Newest and beta Linux driver causing segmentation fault (core dumped) on all skylake platforms

I just recently upgraded to skylake. 6700K, maximus viii hero with the latest bios, and a 980 ti. Any program that is GUI related crashes with a segmentation fault when exited. Console based applications do not.

It seems to be hitting users on systems that use nvidia hardware with the newest official nvidia drivers. When using older nvidia drivers the issue goes away and doesn’t exist.

Here are some links reporting about the issue.

https://bbs.archlinux.org/viewtopic.php?pid=1576426
https://bbs.archlinux.org/viewtopic.php?id=200583
https://bbs.archlinux.org/viewtopic.php?id=202545
https://bbs.archlinux.org/viewtopic.php?id=202059

a temporary fix is either to downgrade the nvidia drivers if you have that option, compile glibc without --enable-lock-elision, or try that patch in the one arch thread that’s meant to work around the lock.
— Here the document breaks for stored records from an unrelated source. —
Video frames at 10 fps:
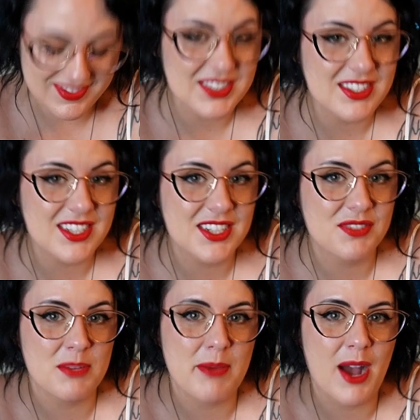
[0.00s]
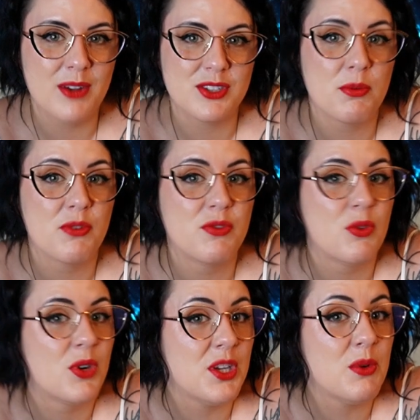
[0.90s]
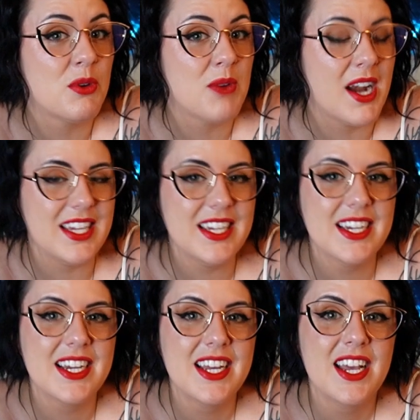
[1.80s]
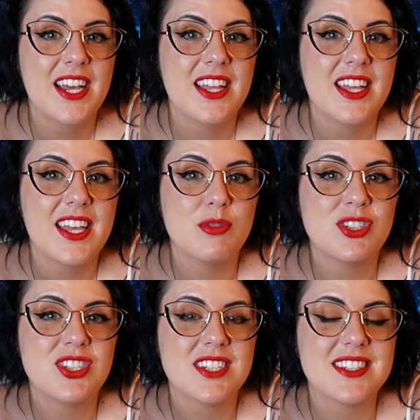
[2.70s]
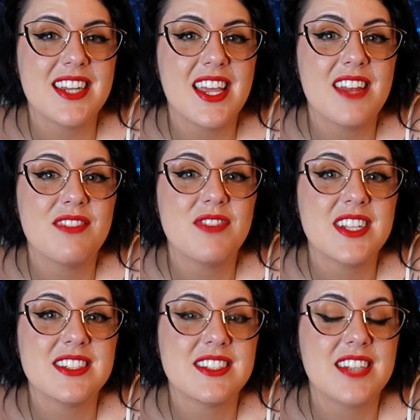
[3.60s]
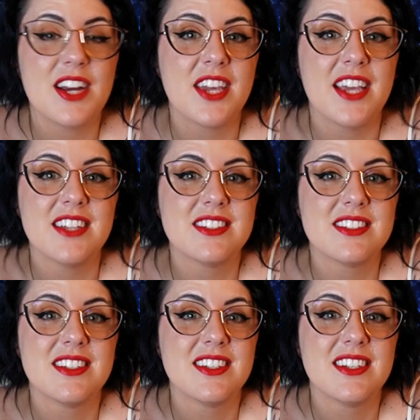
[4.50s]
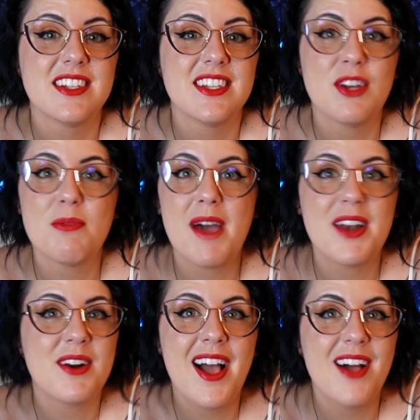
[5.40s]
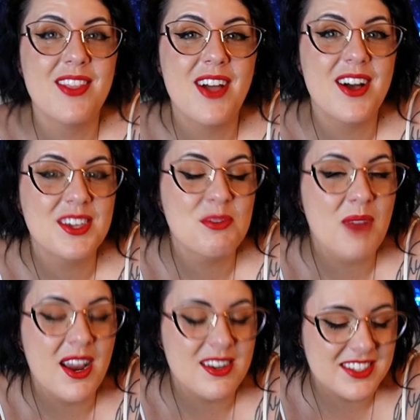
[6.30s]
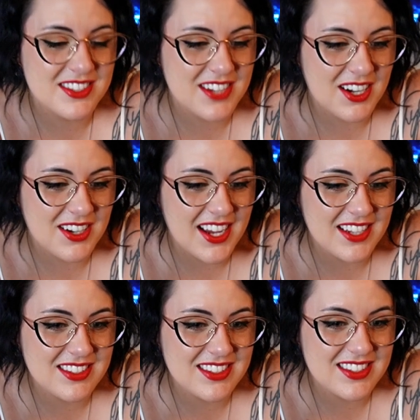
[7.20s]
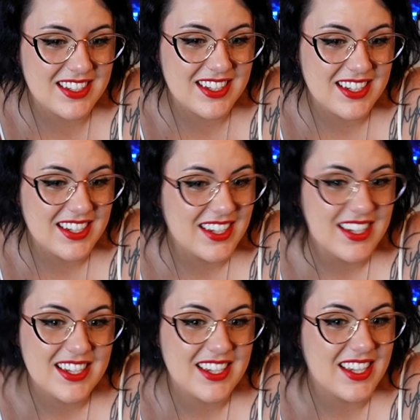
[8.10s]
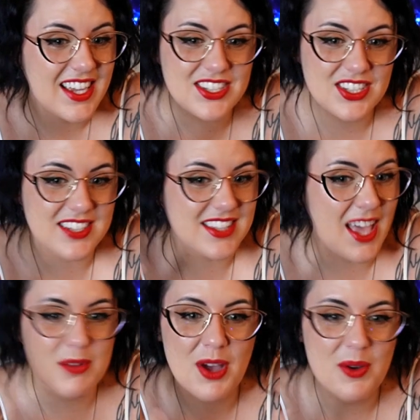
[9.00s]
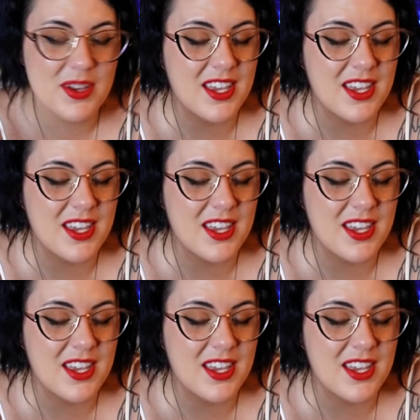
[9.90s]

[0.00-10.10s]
to defeat Bowser before you were ready, it was just an infinite staircase. No matter how long you ran on the staircase, it just kept going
i tried the latest beta drivers with both the 4.2 and the newest released 4.3 kernel and still get the fault when glibc has elision enabled.

not sure if its really nvidia or if its intel just asking here since nvidia seems to be apart of it.

I can confirm this issue, same problem here on my system after hardware upgrade to Skylake.
After a hardware upgrade (new mainboard + CPU) on an existing Linux installation, many application are crashing and core dumping with a “general protection” trap. Example:
“traps: manjaro-setting[2091] general protection ip:7f10d10397e0 sp:7ffda2e13708 error:0 in libpthread-2.22.so[7f10d1027000+18000]”

Obvioulsy applications are affected when closing (trying to remove a lock that doesn’t exist any more?). The number and frequency of core dumps effectively renders the system unusable!
My hardware is composed of a MSI H170A GAMING PRO mainboard, Intel Skylake i5-6500 CPU and GTX 950 card.
I tried various system configurations, including kernel 4.2.5, 4.3.0, and using different BIOS version that loaded microcode versions 0.x33 or 0x49. The errors persisted.
I’m using the latest Manjaro packet “non-free Nvidia 352.55” drivers.
As a last resort, I re-compiled the current glibc and lib32-glibc sources specifying “–enable-lock-elision=no” option, installed these libs/apps, rebooted, and all such errors are gone!
MSI support hotline says they are using the latest microcode (0x49) that was provided by Intel, and can’t do anything else about it for the time being.

This issue is making it so GDM and GNOME wont even function for me, what a shame.

Seg Faults are random as all hell, I just got one after upgrading a package via pacman.

/tmp/alpm_UKmKWD/.INSTALL: line 1: 21757 Segmentation fault (core dumped) usr/lib/vlc/vlc-cache-gen -f /usr/lib/vlc/plugins

This happens on Ubuntu as well, but only once an alternative has been configured to use the NVIDIA libraries for EGL. For me, the crashes mostly seem to occur when the program quits, but it also causes the lock screen on Plasma 5 to crash in such a way as to always return to the lock screen after typing the password, which makes the system rather unusable.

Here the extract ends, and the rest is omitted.